I recently went bowling for the first time in about a decade. And, the only “bowling” I’ve really done the last couple years has been in front of the wide-screen in my basement. Trading analog for digital, too bad my Wii bowling scores didn’t follow me to the hardwood crafted into the lanes between Shepherd and Billings, Montana. I only displaced 86 pins my first game; no strikes and only one spare. As we began the second game, I knew something needed to change…
The Greek poet Archilochus wrote: “The fox knows many things, but the hedgehog knows one big thing.” Isaiah Berlin’s famous essay “The Hedgehog and the Fox” based on Archilochus’ quote analyzes the differences between foxes and hedgehogs. Berlin believed people can be classified as either foxes or hedgehogs.
In the fox and hedgehog parable, the fox is always trying to get the hedgehog. Day after day, the fox is in pursuit of the hedgehog, devising means to catch the hedgehog. The fox is, by all appearances, a highly intelligent, crafty and resourceful creature. Indeed, compared to the rather dull hedgehog, the fox appears to have every advantage. The hedgehog is a small, awkward animal that lives a simple life and spends his days taking care of his den and finding food. Each day, the fox tries a new scheme to catch the hedgehog and each time the hedgehog simply bundles up into a ball of sharp spikes—foiling the fox’s attempts.
Berlin believed foxes “pursue many ends, often unrelated and even contradictory, connected, if at all, only in some de facto way, for some psychological or physiological cause, related by no moral or aesthetic principle.” As a consequence of this outlook, foxes “lead lives, perform acts, and entertain ideas that are centrifugal rather than centripetal, their thought is scattered or diffused, moving on many levels, seizing upon the essence of a vast variety of experiences and objects for what they are in themselves, without consciously or unconsciously, seeking to fit them into, or exclude them from, any one unchanging, all-embracing, sometimes self-contradictory and incomplete, at times fanatical, unitary inner vision.”

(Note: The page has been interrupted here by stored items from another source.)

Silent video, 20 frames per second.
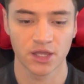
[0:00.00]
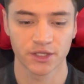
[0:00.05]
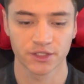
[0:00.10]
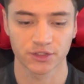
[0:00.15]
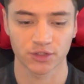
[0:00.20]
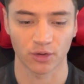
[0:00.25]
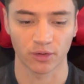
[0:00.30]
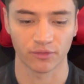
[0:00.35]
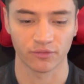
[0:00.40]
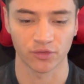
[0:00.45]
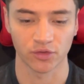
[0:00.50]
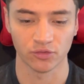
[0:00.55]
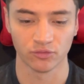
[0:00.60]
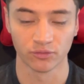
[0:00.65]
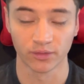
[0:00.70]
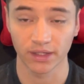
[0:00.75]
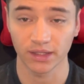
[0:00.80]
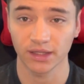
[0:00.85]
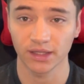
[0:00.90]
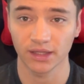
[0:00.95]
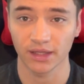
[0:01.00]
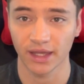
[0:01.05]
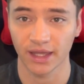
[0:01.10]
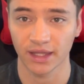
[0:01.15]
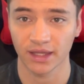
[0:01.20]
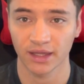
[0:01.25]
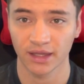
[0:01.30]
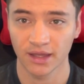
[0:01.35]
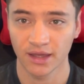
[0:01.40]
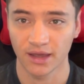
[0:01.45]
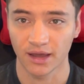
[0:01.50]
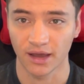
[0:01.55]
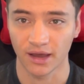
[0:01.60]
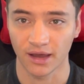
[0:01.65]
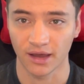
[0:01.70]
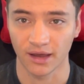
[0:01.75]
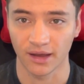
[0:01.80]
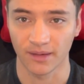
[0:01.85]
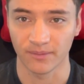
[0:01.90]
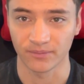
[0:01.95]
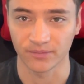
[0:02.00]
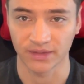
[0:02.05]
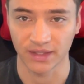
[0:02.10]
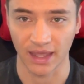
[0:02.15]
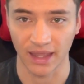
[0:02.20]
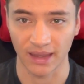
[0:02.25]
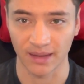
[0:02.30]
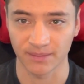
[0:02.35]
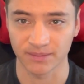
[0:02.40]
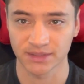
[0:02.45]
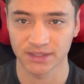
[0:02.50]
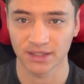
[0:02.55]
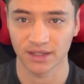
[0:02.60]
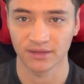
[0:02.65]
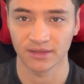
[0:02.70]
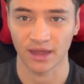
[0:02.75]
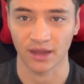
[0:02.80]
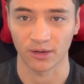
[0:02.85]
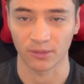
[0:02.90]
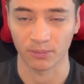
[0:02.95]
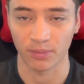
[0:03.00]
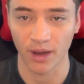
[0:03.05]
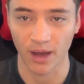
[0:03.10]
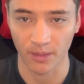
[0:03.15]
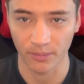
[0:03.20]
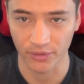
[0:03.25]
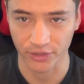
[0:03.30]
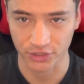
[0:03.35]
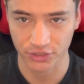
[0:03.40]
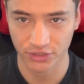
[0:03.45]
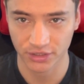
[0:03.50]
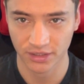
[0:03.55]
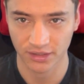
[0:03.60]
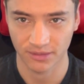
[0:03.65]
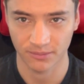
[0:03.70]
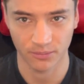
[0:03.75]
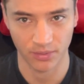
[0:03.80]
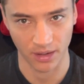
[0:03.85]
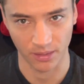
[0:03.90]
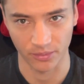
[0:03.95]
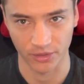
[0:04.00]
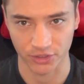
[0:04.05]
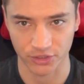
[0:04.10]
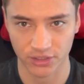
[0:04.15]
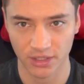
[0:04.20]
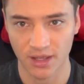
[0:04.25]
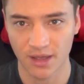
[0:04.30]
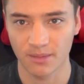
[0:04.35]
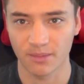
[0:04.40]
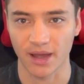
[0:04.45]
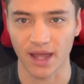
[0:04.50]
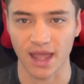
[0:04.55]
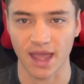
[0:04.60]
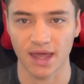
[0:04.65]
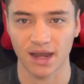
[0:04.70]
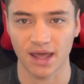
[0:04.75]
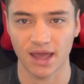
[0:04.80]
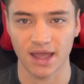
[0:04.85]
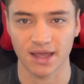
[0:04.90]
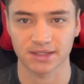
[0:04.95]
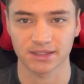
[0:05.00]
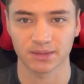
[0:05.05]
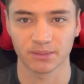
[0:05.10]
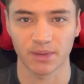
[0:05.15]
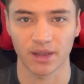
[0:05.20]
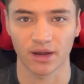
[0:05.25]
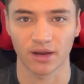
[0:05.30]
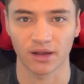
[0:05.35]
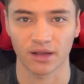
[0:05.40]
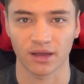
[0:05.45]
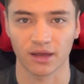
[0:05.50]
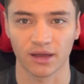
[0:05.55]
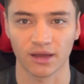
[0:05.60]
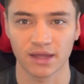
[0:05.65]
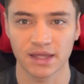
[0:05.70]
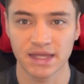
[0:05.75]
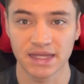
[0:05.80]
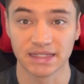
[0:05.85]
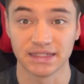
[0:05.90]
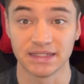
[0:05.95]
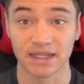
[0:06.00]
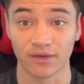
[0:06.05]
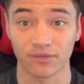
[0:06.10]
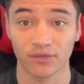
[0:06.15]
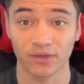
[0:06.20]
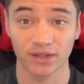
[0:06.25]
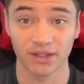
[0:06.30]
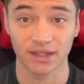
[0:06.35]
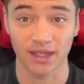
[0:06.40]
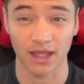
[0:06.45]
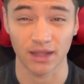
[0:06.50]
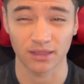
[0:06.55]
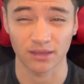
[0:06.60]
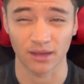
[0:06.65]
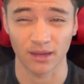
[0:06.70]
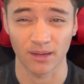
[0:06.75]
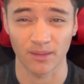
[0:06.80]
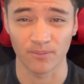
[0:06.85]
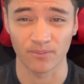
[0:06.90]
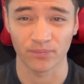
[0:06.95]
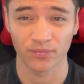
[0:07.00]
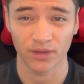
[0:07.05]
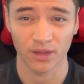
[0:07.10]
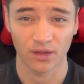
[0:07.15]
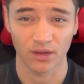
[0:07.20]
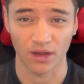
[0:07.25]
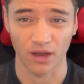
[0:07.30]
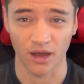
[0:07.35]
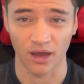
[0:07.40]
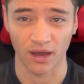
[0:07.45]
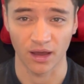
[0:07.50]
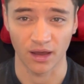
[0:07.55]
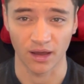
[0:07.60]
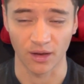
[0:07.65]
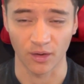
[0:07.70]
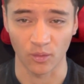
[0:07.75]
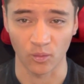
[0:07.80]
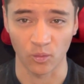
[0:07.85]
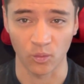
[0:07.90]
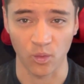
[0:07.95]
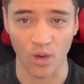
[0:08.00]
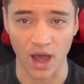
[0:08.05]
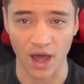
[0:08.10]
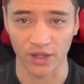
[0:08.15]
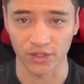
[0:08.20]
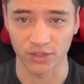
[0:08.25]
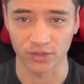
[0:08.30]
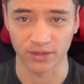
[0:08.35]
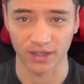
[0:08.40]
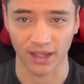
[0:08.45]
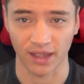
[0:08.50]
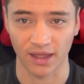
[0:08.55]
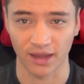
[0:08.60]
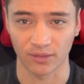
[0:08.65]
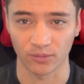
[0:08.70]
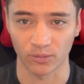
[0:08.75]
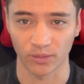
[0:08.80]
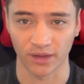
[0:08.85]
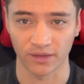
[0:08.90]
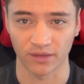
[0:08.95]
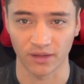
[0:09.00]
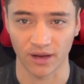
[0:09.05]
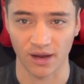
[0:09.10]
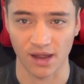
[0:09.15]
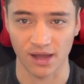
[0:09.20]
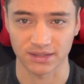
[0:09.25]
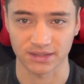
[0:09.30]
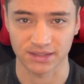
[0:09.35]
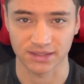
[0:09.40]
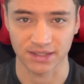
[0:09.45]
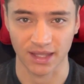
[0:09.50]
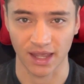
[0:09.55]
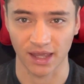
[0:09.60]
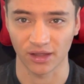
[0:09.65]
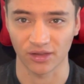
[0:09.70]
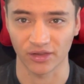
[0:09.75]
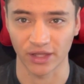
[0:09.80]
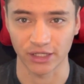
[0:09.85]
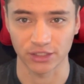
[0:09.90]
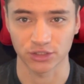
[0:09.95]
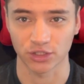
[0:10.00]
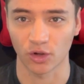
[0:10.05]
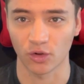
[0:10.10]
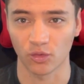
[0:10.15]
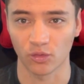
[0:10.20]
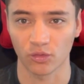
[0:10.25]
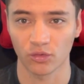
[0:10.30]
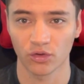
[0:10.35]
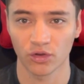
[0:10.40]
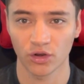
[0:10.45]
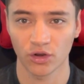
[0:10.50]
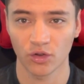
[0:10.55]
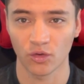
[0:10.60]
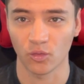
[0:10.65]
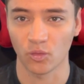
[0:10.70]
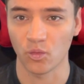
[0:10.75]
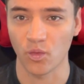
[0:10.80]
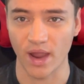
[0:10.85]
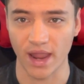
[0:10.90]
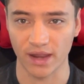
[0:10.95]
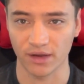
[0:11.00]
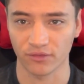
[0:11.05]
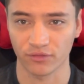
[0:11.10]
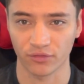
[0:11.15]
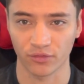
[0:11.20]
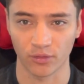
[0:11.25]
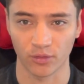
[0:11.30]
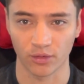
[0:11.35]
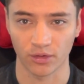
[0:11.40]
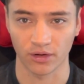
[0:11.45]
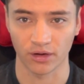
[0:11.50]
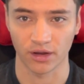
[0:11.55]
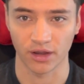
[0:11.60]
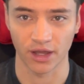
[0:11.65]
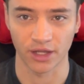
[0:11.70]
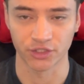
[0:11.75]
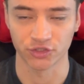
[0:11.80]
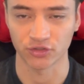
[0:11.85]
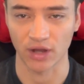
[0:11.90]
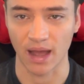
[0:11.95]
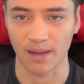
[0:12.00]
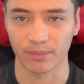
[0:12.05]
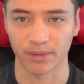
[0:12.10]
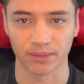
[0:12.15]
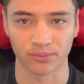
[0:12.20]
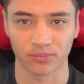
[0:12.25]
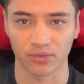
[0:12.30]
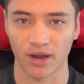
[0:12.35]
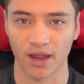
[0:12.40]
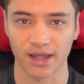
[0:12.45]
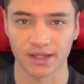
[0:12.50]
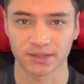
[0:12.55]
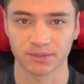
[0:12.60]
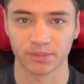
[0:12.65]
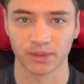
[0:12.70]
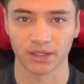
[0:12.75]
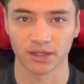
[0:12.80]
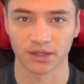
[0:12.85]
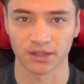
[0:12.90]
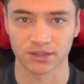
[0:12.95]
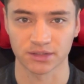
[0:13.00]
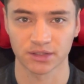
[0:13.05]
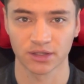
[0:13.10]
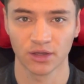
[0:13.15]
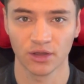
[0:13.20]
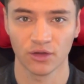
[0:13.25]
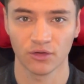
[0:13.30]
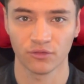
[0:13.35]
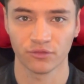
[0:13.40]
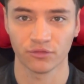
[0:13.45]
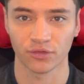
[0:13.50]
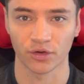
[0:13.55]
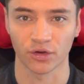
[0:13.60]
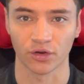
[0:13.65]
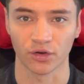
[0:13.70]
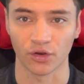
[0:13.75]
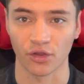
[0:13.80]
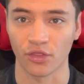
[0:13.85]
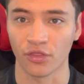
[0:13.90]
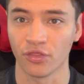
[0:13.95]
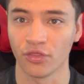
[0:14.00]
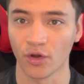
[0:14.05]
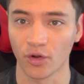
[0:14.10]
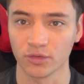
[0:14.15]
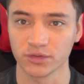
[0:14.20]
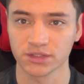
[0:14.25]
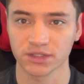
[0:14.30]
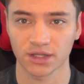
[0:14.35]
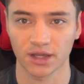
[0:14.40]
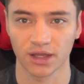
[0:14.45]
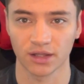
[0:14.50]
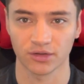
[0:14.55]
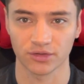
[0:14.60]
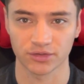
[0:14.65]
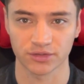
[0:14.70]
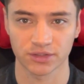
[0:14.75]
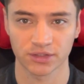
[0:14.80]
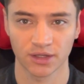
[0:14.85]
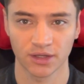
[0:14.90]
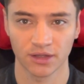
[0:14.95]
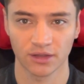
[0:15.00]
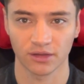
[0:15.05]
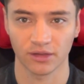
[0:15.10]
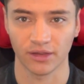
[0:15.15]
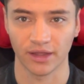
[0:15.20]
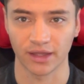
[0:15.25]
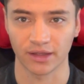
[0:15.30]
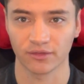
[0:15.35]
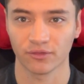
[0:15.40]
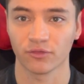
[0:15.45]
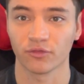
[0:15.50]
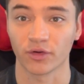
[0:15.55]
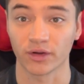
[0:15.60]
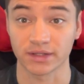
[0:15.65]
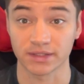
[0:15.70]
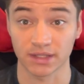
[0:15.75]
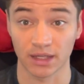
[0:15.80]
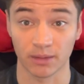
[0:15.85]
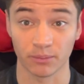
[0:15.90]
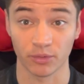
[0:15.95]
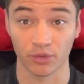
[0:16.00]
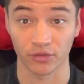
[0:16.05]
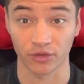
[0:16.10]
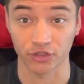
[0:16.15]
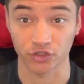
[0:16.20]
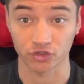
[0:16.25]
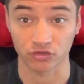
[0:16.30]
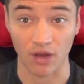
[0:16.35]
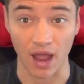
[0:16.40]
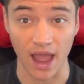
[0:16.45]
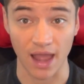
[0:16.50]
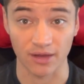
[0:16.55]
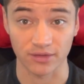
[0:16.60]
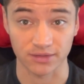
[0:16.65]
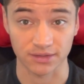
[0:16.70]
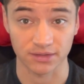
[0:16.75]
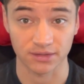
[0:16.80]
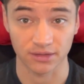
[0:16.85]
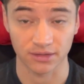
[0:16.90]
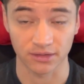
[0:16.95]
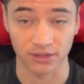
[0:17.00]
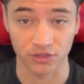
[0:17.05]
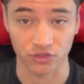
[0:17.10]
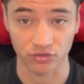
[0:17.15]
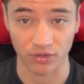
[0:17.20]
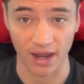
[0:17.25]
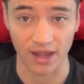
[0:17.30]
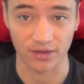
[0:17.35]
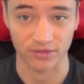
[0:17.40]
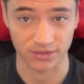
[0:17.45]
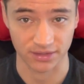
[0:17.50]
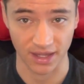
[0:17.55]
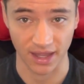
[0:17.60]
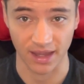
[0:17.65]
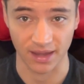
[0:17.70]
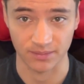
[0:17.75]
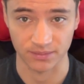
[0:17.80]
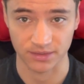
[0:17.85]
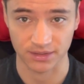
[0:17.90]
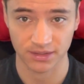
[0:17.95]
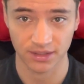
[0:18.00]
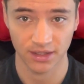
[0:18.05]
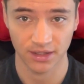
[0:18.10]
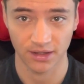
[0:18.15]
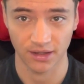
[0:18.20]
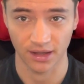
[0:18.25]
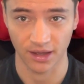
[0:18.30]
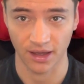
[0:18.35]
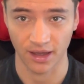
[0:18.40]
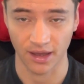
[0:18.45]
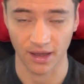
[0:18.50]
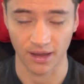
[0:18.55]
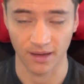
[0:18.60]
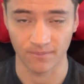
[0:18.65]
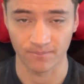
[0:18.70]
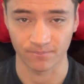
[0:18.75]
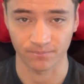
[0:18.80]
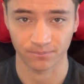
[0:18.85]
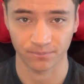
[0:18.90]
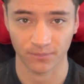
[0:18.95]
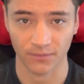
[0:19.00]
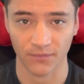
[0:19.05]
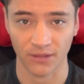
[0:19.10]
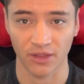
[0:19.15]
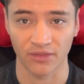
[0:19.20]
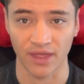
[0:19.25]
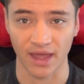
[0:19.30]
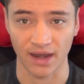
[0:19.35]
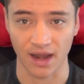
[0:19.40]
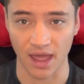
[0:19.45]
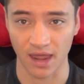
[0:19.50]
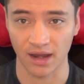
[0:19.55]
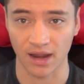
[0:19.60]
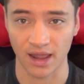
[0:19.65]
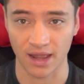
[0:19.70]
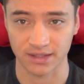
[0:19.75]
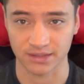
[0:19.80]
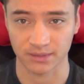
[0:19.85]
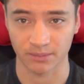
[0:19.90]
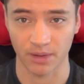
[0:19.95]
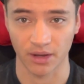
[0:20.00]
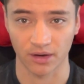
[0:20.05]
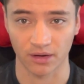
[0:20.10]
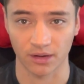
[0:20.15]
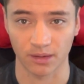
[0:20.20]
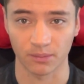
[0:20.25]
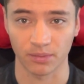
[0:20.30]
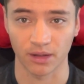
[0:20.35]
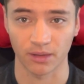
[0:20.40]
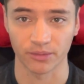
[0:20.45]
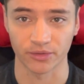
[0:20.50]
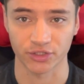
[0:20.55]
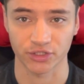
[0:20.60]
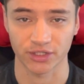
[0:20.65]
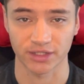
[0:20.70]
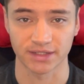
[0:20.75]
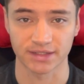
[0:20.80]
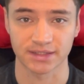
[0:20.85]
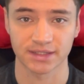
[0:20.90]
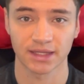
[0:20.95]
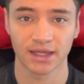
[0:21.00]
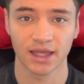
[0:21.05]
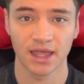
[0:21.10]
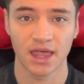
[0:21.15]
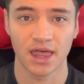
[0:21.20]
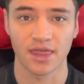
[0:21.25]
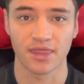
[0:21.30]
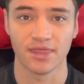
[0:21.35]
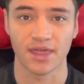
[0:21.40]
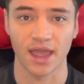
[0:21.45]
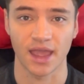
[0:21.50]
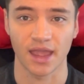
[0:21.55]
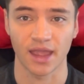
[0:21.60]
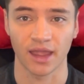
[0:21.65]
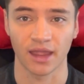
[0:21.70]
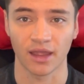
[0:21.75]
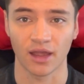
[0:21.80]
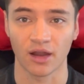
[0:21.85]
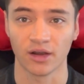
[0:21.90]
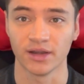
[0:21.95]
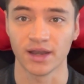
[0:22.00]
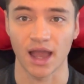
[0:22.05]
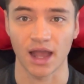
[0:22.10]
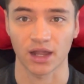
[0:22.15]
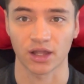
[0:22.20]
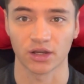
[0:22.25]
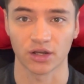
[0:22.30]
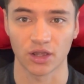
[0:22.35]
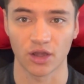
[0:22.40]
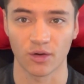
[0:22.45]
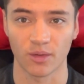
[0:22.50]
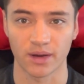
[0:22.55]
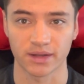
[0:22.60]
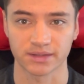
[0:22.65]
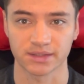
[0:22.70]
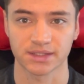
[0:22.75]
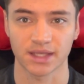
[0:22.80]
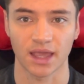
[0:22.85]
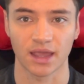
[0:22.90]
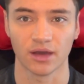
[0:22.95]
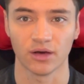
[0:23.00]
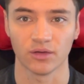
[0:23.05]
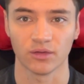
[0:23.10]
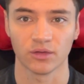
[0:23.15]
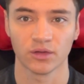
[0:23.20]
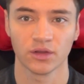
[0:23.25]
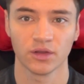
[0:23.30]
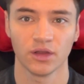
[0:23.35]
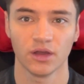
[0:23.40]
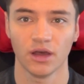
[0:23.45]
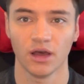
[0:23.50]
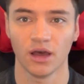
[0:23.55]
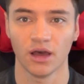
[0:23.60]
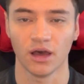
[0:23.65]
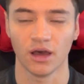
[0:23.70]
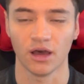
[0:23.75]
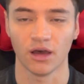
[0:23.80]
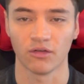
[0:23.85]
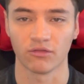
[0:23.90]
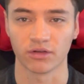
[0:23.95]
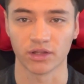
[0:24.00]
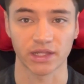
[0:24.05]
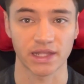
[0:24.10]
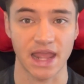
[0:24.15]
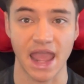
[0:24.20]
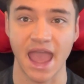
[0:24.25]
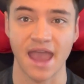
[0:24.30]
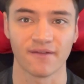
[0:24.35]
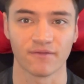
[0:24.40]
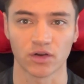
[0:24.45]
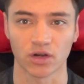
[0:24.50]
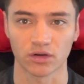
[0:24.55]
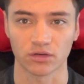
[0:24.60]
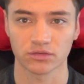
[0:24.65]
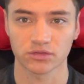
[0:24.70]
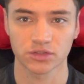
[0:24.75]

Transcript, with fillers: So if you really like um, games that are published published by NIS America, definitely get them uh, while you can when they're on sale. Like don't wait for a drop in price because for those titles, like for example the Trials, the Trails games um, that NIS America publishes, they are not going to go on sale uh, really ever.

In contrast, Berlin believed hedgehogs “relate everything to a single central vision, one system less or more coherent or articulate, in terms of which they understand, think and feel-a single, universal, organizing principle in terms of which alone all that they are and say has significance….”
Jim Collins, a noted management theorist and a former professor at Stanford Business School, discusses the concept of the hedgehog and the fox based on Berlin’s famous essay in his book, Good to Great: Why Some Companies Make the Leap and Others Don’t. Collins notes his conclusions formed from Berlin’s essay by Princeton professor Marvin Bressler during his interview with him: “You know what separates those who make the biggest impact from all the others who are just as smart? They’re hedgehogs. Those who leave the biggest footprints, said Bressler, have thousands calling after them, ‘Good idea, but you went too far!”
To be clear, hedgehogs are not stupid; quite the contrary. They understand the essence of profound insight is simplicity. No, the hedgehogs are not simpletons. They have a piercing insight that allows them to see through complexity and discern underlying patterns. Hedgehogs see what is essential, and ignore the rest.
As simple (or complicated) as it sounds, I applied the principle of the hedgehog to my bowling game; I simply narrowed my focus. The first game was spend looking at the pins, hoping I was holding the ball correctly, timing my stride and tossing the 16 lb. resin orb down the lane. I determined that the essential during this second game wasn’t necessarily the pins (however, my ultimate target) but the markers just beyond the foul line. Focusing on them provided me with four strikes, two spares and a score of 158 during the second game. Instant feedback!